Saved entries
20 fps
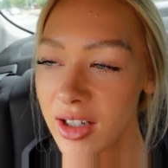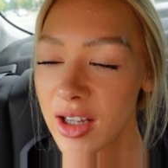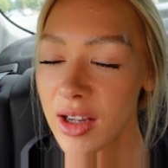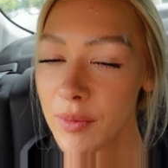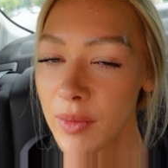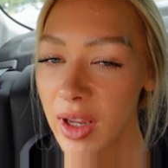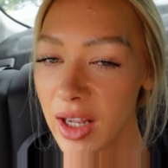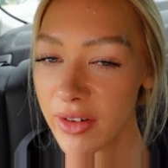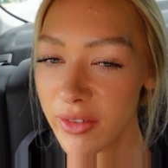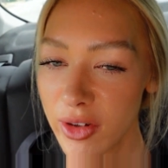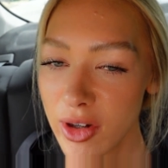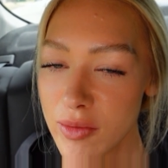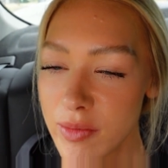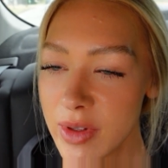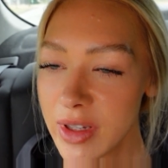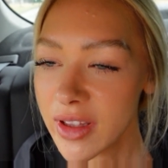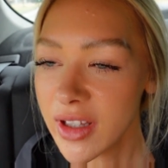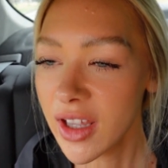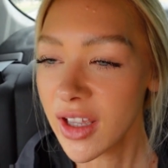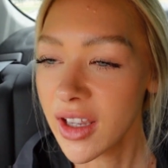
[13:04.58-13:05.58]
I'm kind of
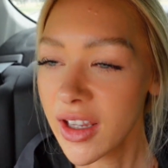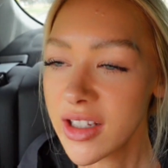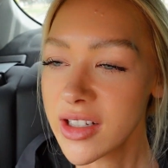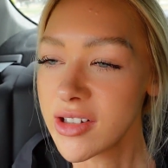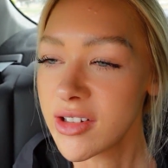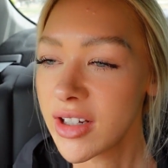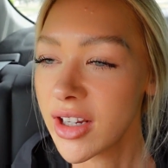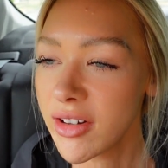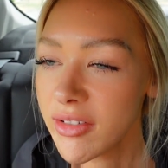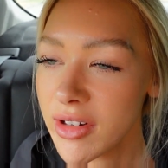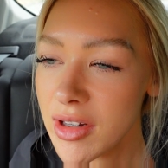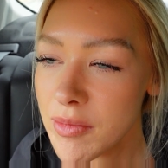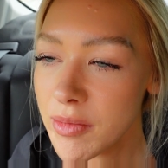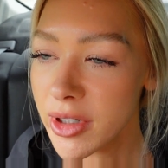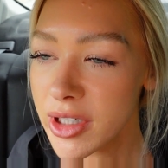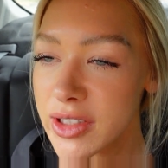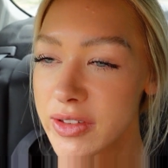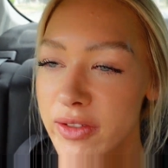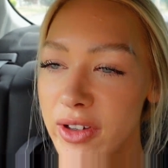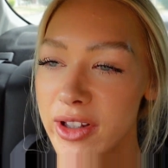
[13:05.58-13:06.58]
hoping that I do get
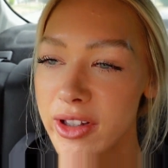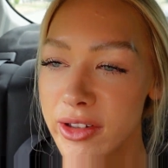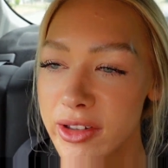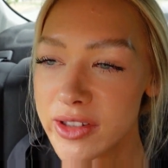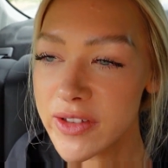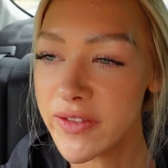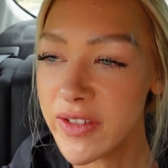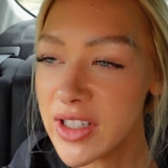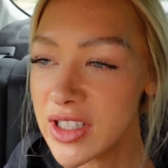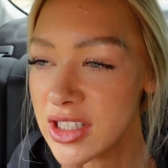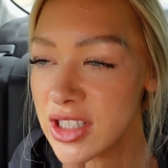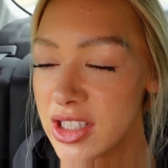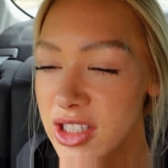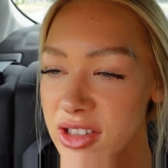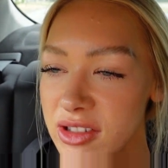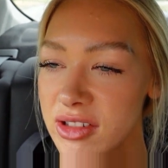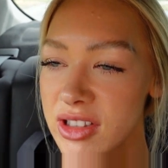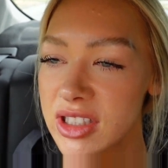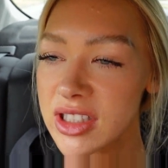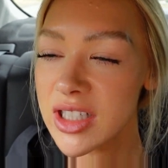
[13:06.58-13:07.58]
reimbursed for those fees
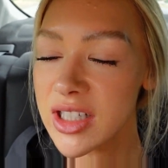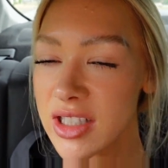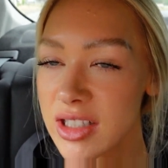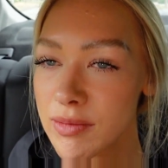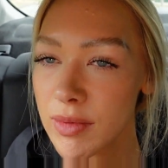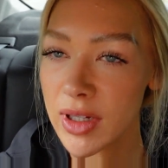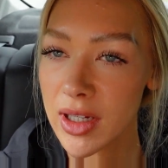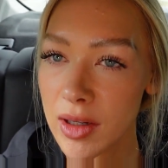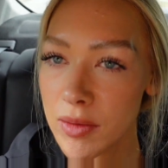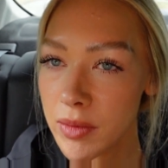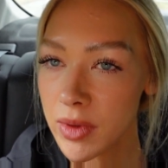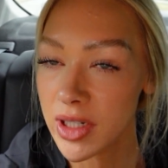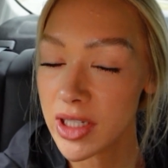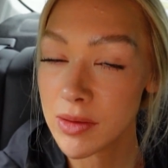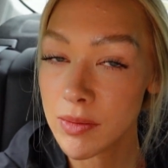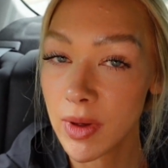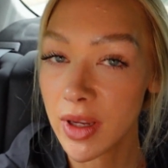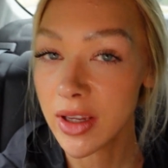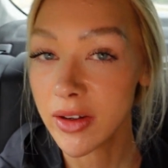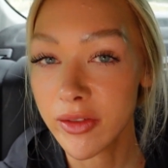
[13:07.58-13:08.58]
too, just because my company is
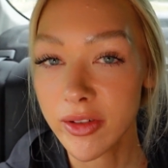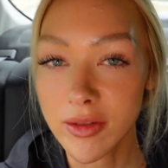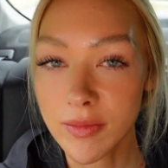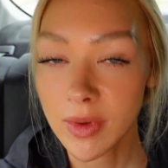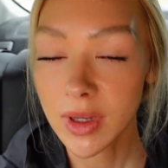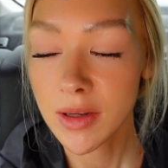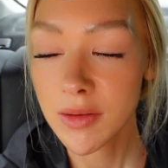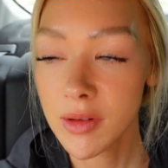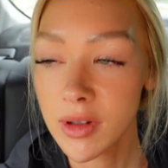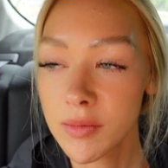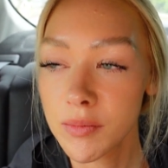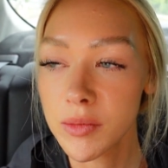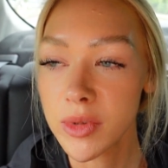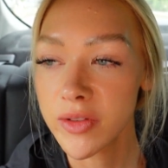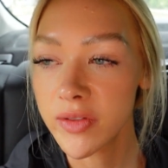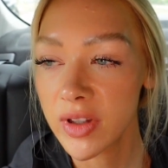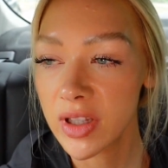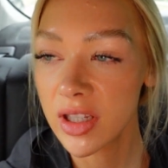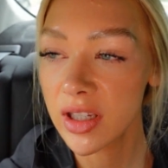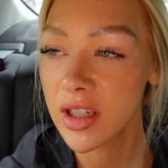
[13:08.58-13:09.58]
paying for my
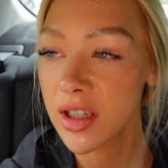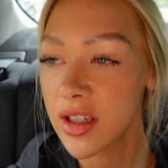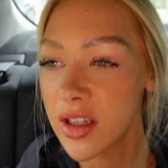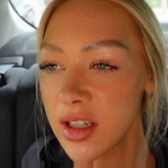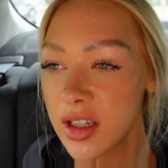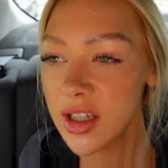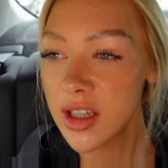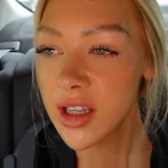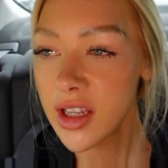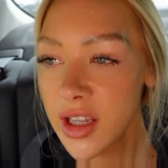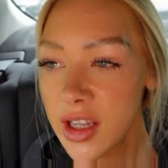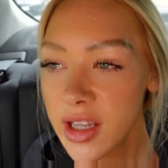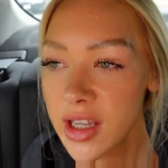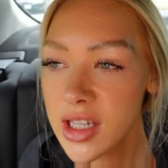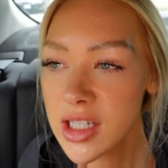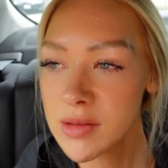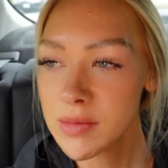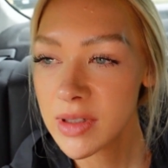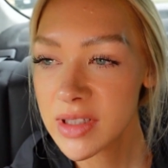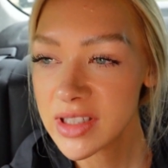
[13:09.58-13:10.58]
moving
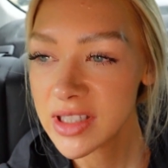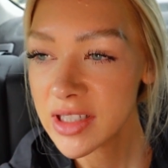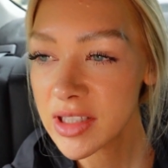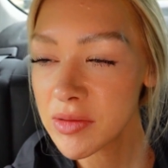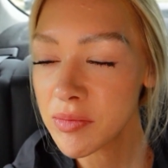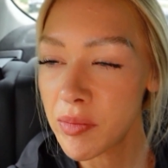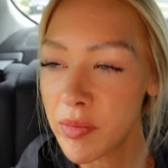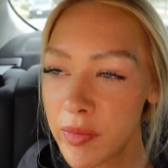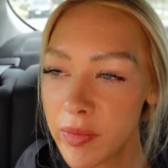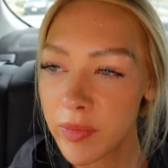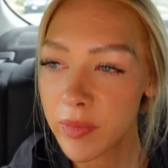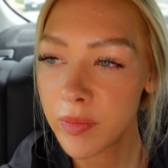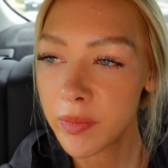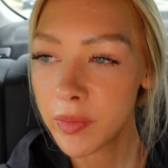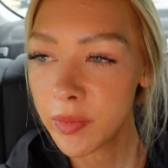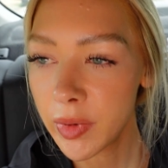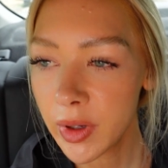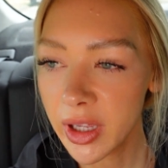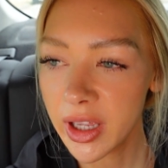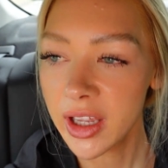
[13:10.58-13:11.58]
expenses,
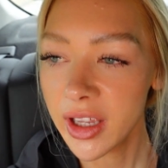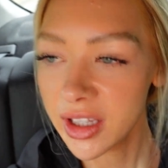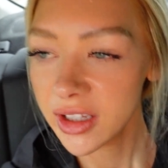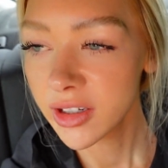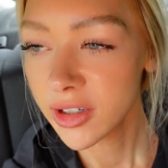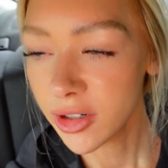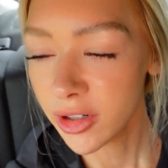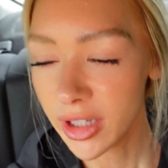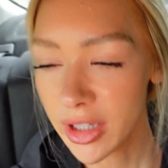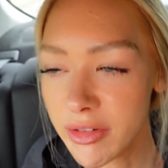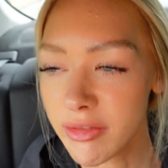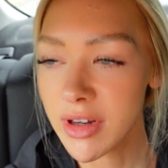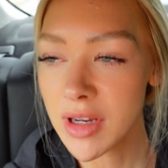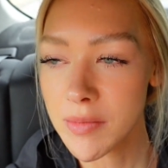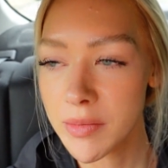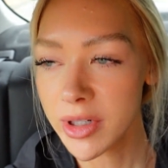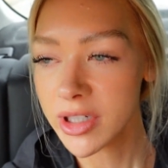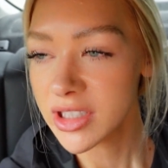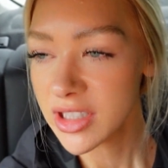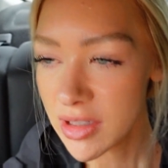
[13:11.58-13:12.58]
or
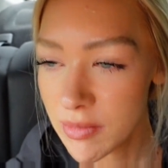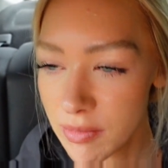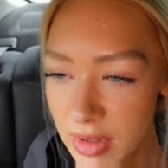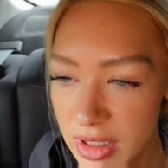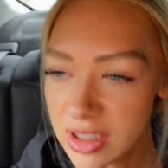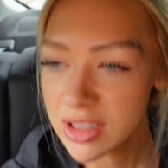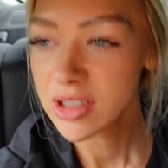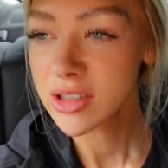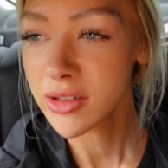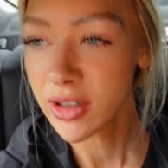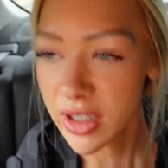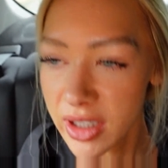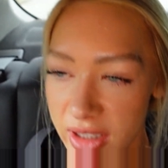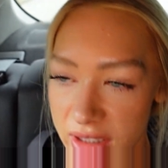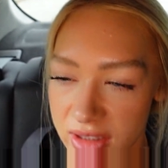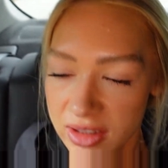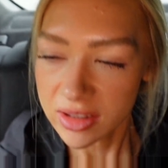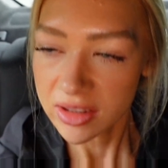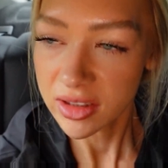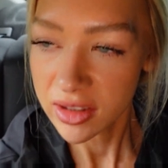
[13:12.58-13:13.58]
reimbursing me to
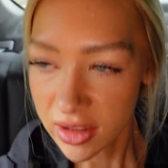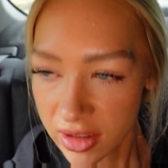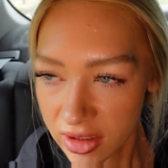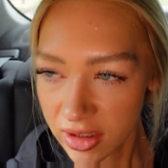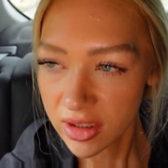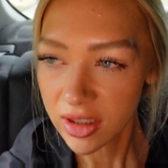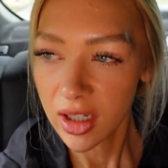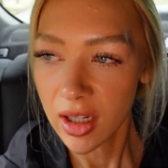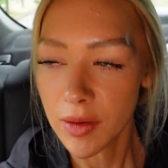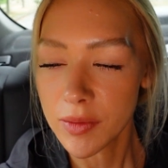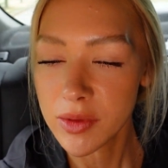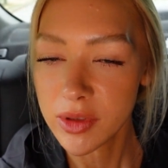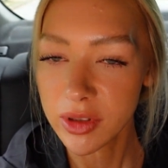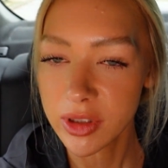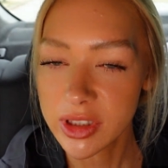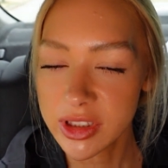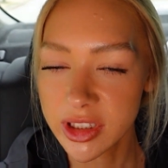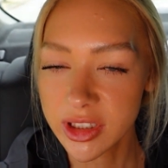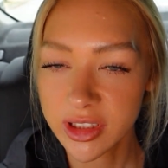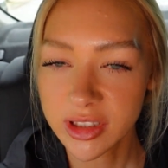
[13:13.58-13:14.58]
up to a
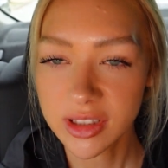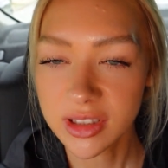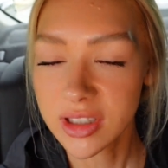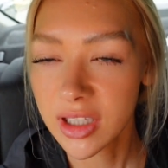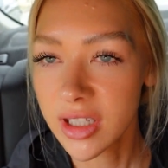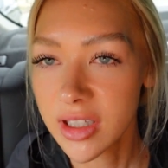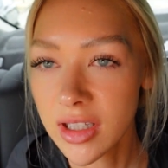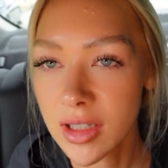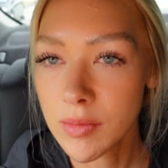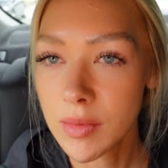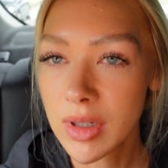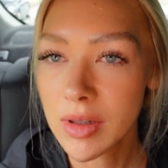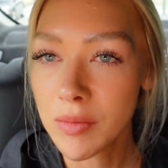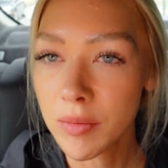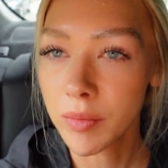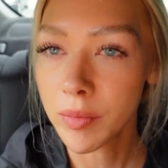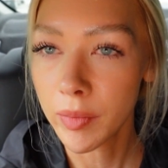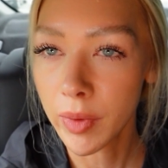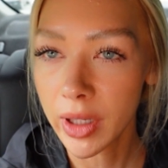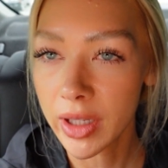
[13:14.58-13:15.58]
certain limit.
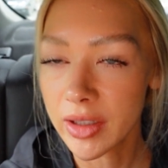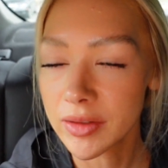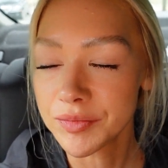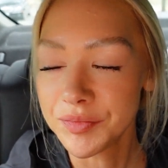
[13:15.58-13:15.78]
But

◆ **PROBLEM TO WORK ON**: Keep out the pictures, and copy exactly the lines from the one that contains "[13:08.58-13:09.58]" through the final line of the records above, both ends included.

◆ **TASK ANSWER**:
[13:08.58-13:09.58]
paying for my
[13:09.58-13:10.58]
moving
[13:10.58-13:11.58]
expenses,
[13:11.58-13:12.58]
or
[13:12.58-13:13.58]
reimbursing me to
[13:13.58-13:14.58]
up to a
[13:14.58-13:15.58]
certain limit.
[13:15.58-13:15.78]
But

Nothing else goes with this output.